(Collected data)
- Opening Delimiter -
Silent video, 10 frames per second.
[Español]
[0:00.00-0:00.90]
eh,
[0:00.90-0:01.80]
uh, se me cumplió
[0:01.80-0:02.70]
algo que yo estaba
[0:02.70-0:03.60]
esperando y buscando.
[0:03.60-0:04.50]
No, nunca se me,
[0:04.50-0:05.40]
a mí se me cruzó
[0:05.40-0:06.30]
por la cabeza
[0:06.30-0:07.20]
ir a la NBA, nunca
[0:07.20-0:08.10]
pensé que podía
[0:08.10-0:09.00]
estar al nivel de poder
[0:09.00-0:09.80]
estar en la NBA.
- Closing Delimiter -
- Opening Delimiter -
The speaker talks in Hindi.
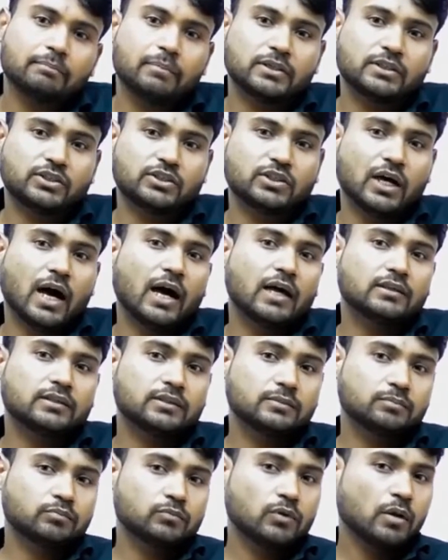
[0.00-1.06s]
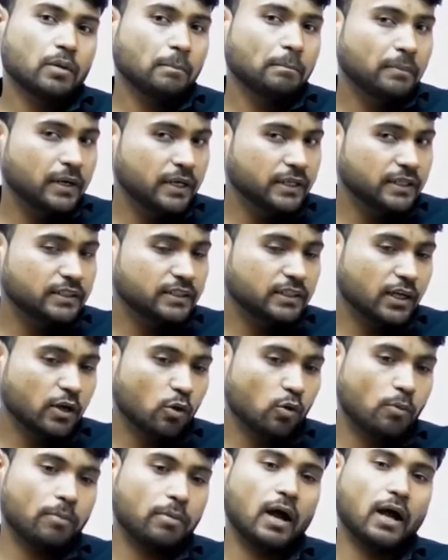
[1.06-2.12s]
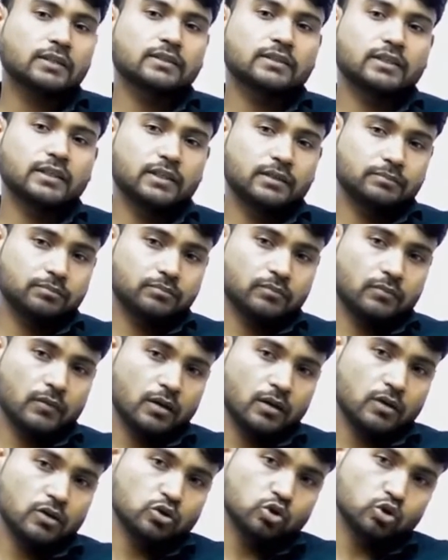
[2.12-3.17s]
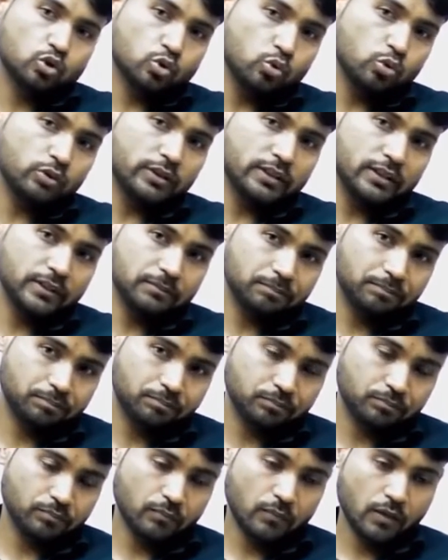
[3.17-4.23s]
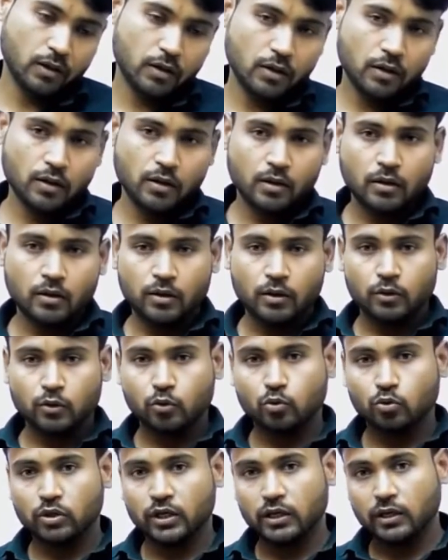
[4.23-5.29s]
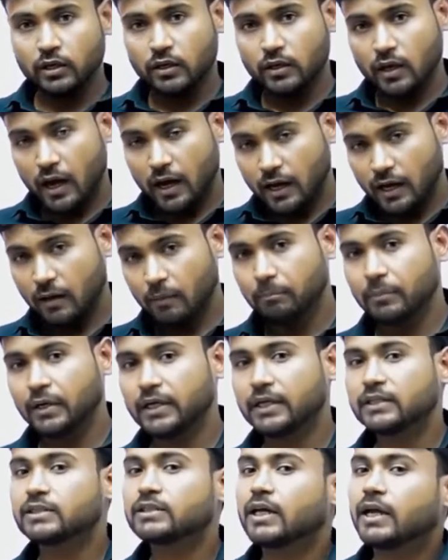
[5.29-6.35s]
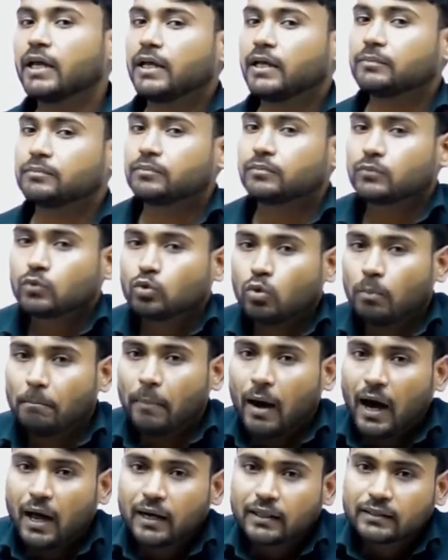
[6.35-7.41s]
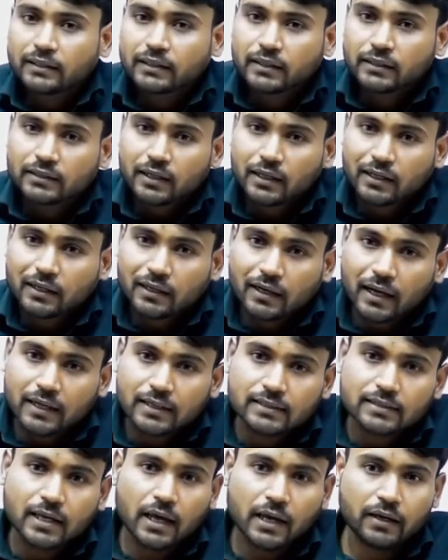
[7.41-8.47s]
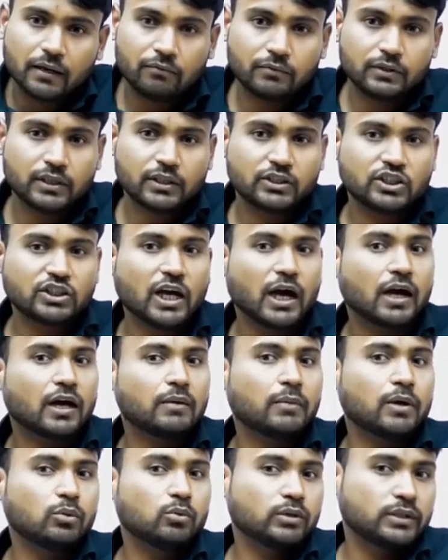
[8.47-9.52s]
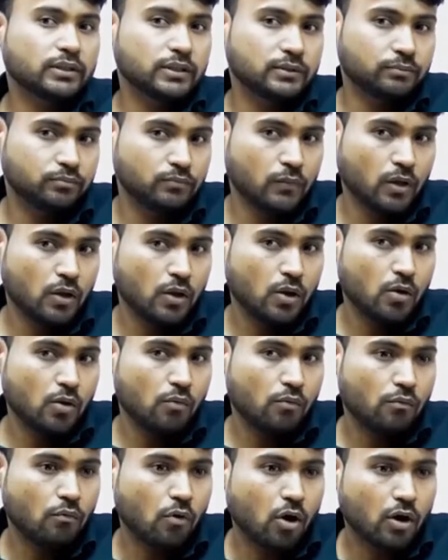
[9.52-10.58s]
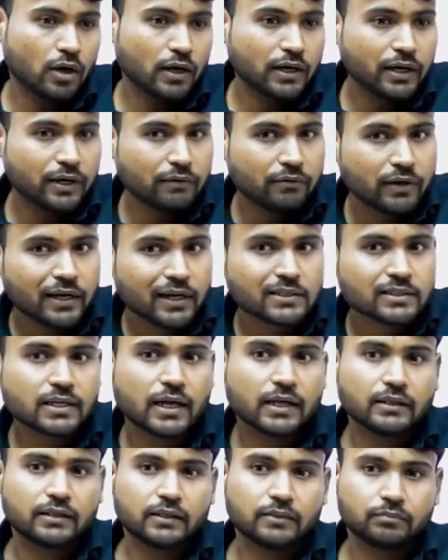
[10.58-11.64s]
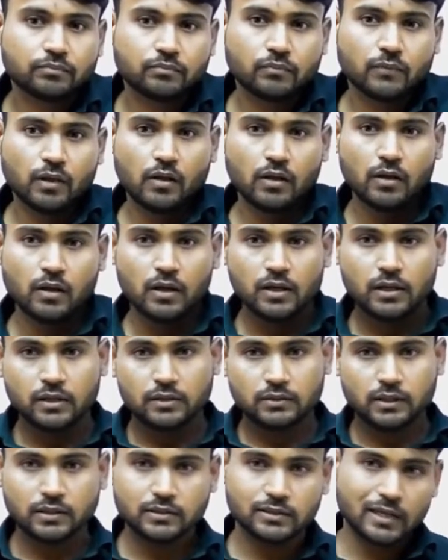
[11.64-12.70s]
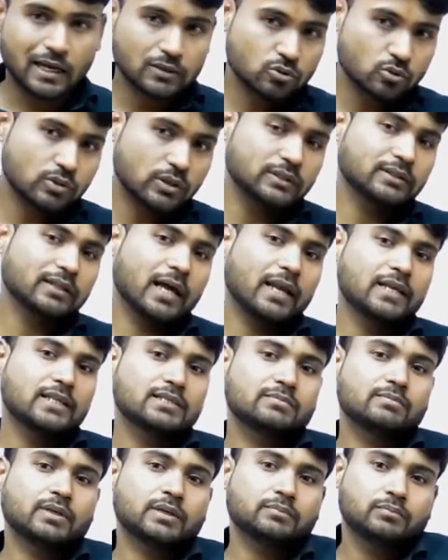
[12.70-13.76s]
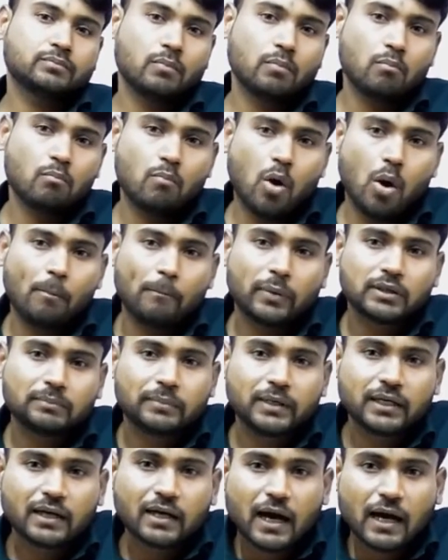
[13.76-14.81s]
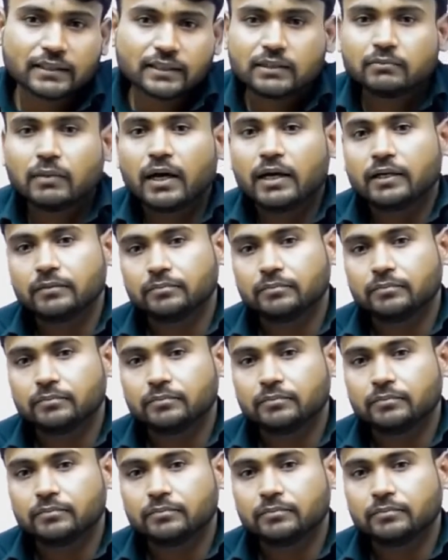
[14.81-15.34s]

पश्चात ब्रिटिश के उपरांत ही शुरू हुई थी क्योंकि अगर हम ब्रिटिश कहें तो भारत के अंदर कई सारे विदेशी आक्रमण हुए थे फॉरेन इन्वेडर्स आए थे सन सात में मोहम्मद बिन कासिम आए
- Closing Delimiter -
§ Task prompt
Each line from the one that contains "[4.23-5.29s]" down to the one that contains "[13.76-14.81s]" is to be returned exactly as it stands above, both ends included, with pictures removed.

§ Problem solution
[4.23-5.29s]
[5.29-6.35s]
[6.35-7.41s]
[7.41-8.47s]
[8.47-9.52s]
[9.52-10.58s]
[10.58-11.64s]
[11.64-12.70s]
[12.70-13.76s]
[13.76-14.81s]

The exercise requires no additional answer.